Dinerral Jevone "Dick" Shavers (March 19, 1981 — December 28, 2006) was an American jazz drummer and educator from New Orleans, Louisiana, who was best known as a member of the Hot 8 Brass Band.

==Career==

Shavers was a founding member of the Hot 8 Brass Band. He also taught music at L.E. Rabouin Career Magnet High School and created music programs for disadvantaged local youths. He appeared in the 2006 Spike Lee documentary film When the Levees Broke discussing the devastation of his family home in the Lower 9th Ward following Hurricane Katrina.

==Death==
Shavers was fatally shot at around 5:30 p.m. on December 28, 2006. He had been driving his family in a black Chevrolet Malibu in the 2200 block of Dumaine Street.

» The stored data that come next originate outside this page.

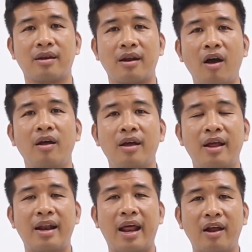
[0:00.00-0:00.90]
đó
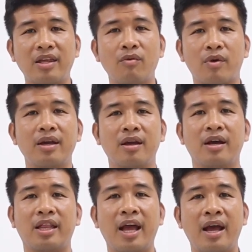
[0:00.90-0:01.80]
là nó chịu cái
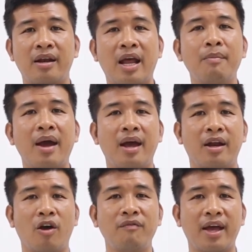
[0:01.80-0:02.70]
người ta nếu mà
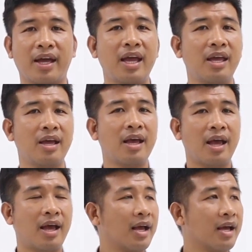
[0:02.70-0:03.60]
nói về cái
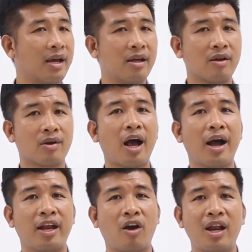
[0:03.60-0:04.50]
ờ,
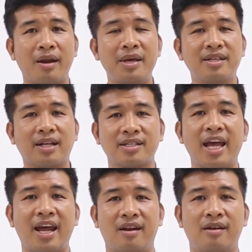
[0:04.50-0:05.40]
họ hay nói là nó bị giật
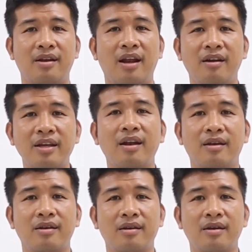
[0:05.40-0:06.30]
sàn là lớn nhất
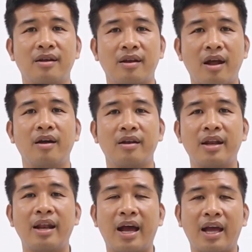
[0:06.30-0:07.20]
đó
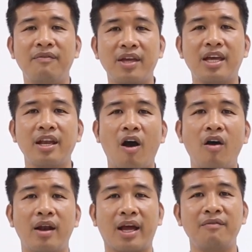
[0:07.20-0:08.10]
nên là cái vị trí
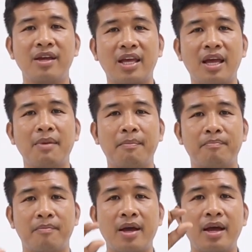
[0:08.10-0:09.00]
đó là cái vị trí mà
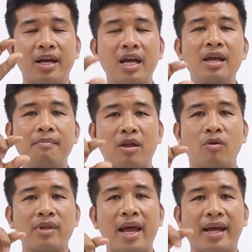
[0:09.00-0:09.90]
khi mà
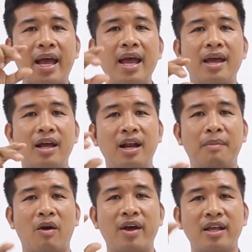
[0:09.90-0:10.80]
chúng ta kê cái
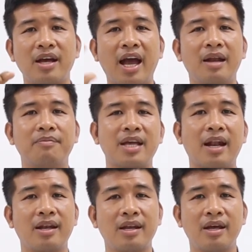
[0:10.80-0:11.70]
lớp bảo vệ giữa hai lớp
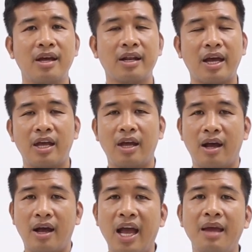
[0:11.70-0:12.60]
sắt thì
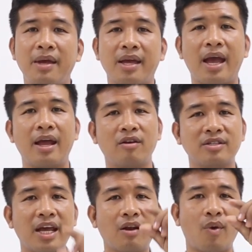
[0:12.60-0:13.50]
ờ, hay bị kê nó
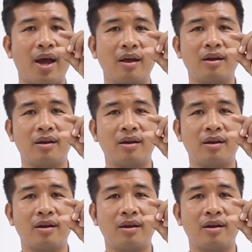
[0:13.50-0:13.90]
sát quá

Although critically wounded, he continued driving four blocks up Dumaine before stopping. By 6 p.m., Shavers lay motionless on his back in the middle of the street just outside the open driver's side door. Although he was taken to a hospital he died within an hour.

It was later revealed in the Times-Picayune that Shavers was not the intended target. New Orleans Police said the teenager who shot him actually meant to kill Shavers' 15-year-old stepson in a dispute stemming from a neighborhood feud. Shavers' murder, along with a spate of other violent crimes in New Orleans within the same week (including the murder of local filmmaker Helen Hill), sparked a massive protest march on New Orleans City Hall on January 11, 2007.

==In popular culture==
Shavers' murder by a teenager was discussed in Spike Lee's sequel documentary film If God Is Willing and Da Creek Don't Rise (2010), and it was included in the HBO series Treme, in season 2, episodes 4 and 5.